◆ Action item ◆
An image-free, exact copy of the records below is required.

◆ Data for this exercise ◆
***

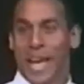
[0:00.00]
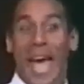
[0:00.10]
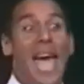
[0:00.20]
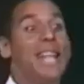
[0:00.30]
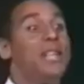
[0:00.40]

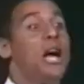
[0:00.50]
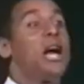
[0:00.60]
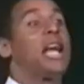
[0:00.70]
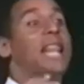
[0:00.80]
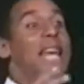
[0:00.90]
and
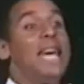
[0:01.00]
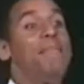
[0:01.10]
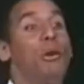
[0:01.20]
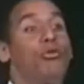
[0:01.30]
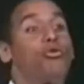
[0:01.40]
claim
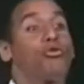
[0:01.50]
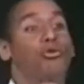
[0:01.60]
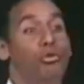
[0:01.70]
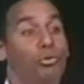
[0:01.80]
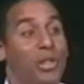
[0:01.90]
those
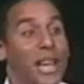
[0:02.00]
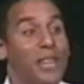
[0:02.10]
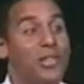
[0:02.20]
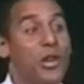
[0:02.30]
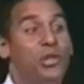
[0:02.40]
true
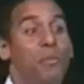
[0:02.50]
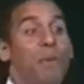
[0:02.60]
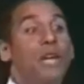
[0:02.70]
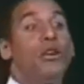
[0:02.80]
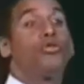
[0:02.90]
things to
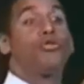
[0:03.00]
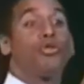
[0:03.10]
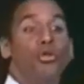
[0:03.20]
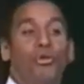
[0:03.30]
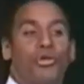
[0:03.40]
be
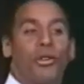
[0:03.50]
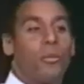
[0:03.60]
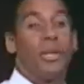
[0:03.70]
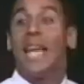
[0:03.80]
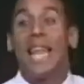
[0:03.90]
truth
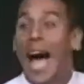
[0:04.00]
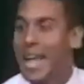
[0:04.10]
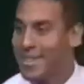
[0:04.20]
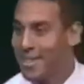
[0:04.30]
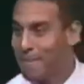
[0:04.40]
when they're
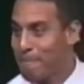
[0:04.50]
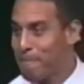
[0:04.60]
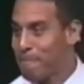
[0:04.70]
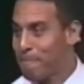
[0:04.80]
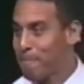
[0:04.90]
not.
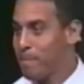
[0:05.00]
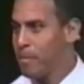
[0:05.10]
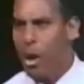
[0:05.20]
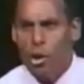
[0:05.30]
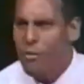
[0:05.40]

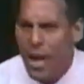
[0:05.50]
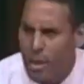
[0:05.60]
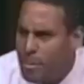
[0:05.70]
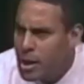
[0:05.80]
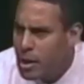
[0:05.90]
Are you
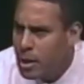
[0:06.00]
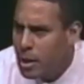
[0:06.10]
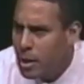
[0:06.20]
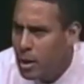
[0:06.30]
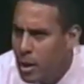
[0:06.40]
following me?
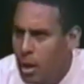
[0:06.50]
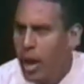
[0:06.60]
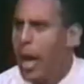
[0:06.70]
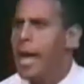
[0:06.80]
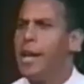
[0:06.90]

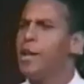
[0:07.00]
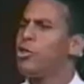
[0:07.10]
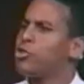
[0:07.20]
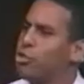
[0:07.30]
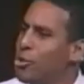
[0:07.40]
And it is
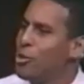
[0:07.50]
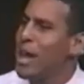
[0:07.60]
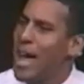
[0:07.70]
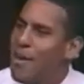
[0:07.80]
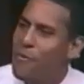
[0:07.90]
true
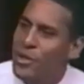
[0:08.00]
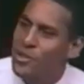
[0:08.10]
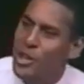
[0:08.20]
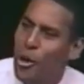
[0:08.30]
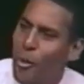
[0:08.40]
that every
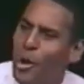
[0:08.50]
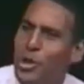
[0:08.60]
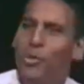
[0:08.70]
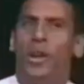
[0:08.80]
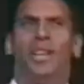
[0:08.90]
single one of
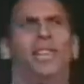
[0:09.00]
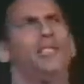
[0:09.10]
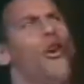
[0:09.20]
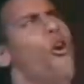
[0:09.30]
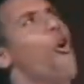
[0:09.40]
you, there's
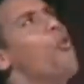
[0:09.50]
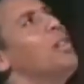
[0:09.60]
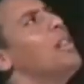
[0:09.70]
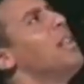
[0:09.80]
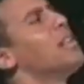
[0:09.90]
a whole
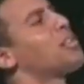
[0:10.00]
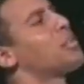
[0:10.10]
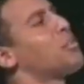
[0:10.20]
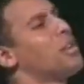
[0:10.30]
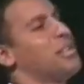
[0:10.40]
list
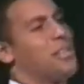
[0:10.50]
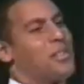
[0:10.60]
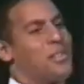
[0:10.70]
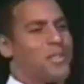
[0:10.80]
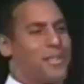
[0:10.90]
of
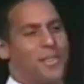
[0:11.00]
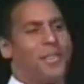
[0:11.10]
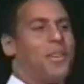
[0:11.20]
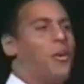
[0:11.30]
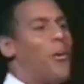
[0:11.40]
reasons
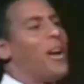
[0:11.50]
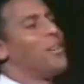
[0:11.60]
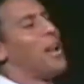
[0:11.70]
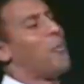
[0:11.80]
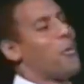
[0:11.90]
why
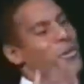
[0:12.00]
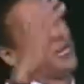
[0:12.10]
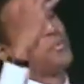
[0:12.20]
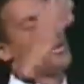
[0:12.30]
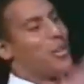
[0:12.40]
you're not worthy
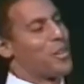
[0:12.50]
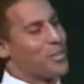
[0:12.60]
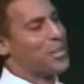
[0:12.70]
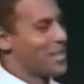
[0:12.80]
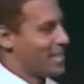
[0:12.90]
to be called a
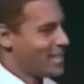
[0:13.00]
Christian.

***

◆ Output of the task ◆
[0:00.00]
[0:00.10]
[0:00.20]
[0:00.30]
[0:00.40]

[0:00.50]
[0:00.60]
[0:00.70]
[0:00.80]
[0:00.90]
and
[0:01.00]
[0:01.10]
[0:01.20]
[0:01.30]
[0:01.40]
claim
[0:01.50]
[0:01.60]
[0:01.70]
[0:01.80]
[0:01.90]
those
[0:02.00]
[0:02.10]
[0:02.20]
[0:02.30]
[0:02.40]
true
[0:02.50]
[0:02.60]
[0:02.70]
[0:02.80]
[0:02.90]
things to
[0:03.00]
[0:03.10]
[0:03.20]
[0:03.30]
[0:03.40]
be
[0:03.50]
[0:03.60]
[0:03.70]
[0:03.80]
[0:03.90]
truth
[0:04.00]
[0:04.10]
[0:04.20]
[0:04.30]
[0:04.40]
when they're
[0:04.50]
[0:04.60]
[0:04.70]
[0:04.80]
[0:04.90]
not.
[0:05.00]
[0:05.10]
[0:05.20]
[0:05.30]
[0:05.40]

[0:05.50]
[0:05.60]
[0:05.70]
[0:05.80]
[0:05.90]
Are you
[0:06.00]
[0:06.10]
[0:06.20]
[0:06.30]
[0:06.40]
following me?
[0:06.50]
[0:06.60]
[0:06.70]
[0:06.80]
[0:06.90]

[0:07.00]
[0:07.10]
[0:07.20]
[0:07.30]
[0:07.40]
And it is
[0:07.50]
[0:07.60]
[0:07.70]
[0:07.80]
[0:07.90]
true
[0:08.00]
[0:08.10]
[0:08.20]
[0:08.30]
[0:08.40]
that every
[0:08.50]
[0:08.60]
[0:08.70]
[0:08.80]
[0:08.90]
single one of
[0:09.00]
[0:09.10]
[0:09.20]
[0:09.30]
[0:09.40]
you, there's
[0:09.50]
[0:09.60]
[0:09.70]
[0:09.80]
[0:09.90]
a whole
[0:10.00]
[0:10.10]
[0:10.20]
[0:10.30]
[0:10.40]
list
[0:10.50]
[0:10.60]
[0:10.70]
[0:10.80]
[0:10.90]
of
[0:11.00]
[0:11.10]
[0:11.20]
[0:11.30]
[0:11.40]
reasons
[0:11.50]
[0:11.60]
[0:11.70]
[0:11.80]
[0:11.90]
why
[0:12.00]
[0:12.10]
[0:12.20]
[0:12.30]
[0:12.40]
you're not worthy
[0:12.50]
[0:12.60]
[0:12.70]
[0:12.80]
[0:12.90]
to be called a
[0:13.00]
Christian.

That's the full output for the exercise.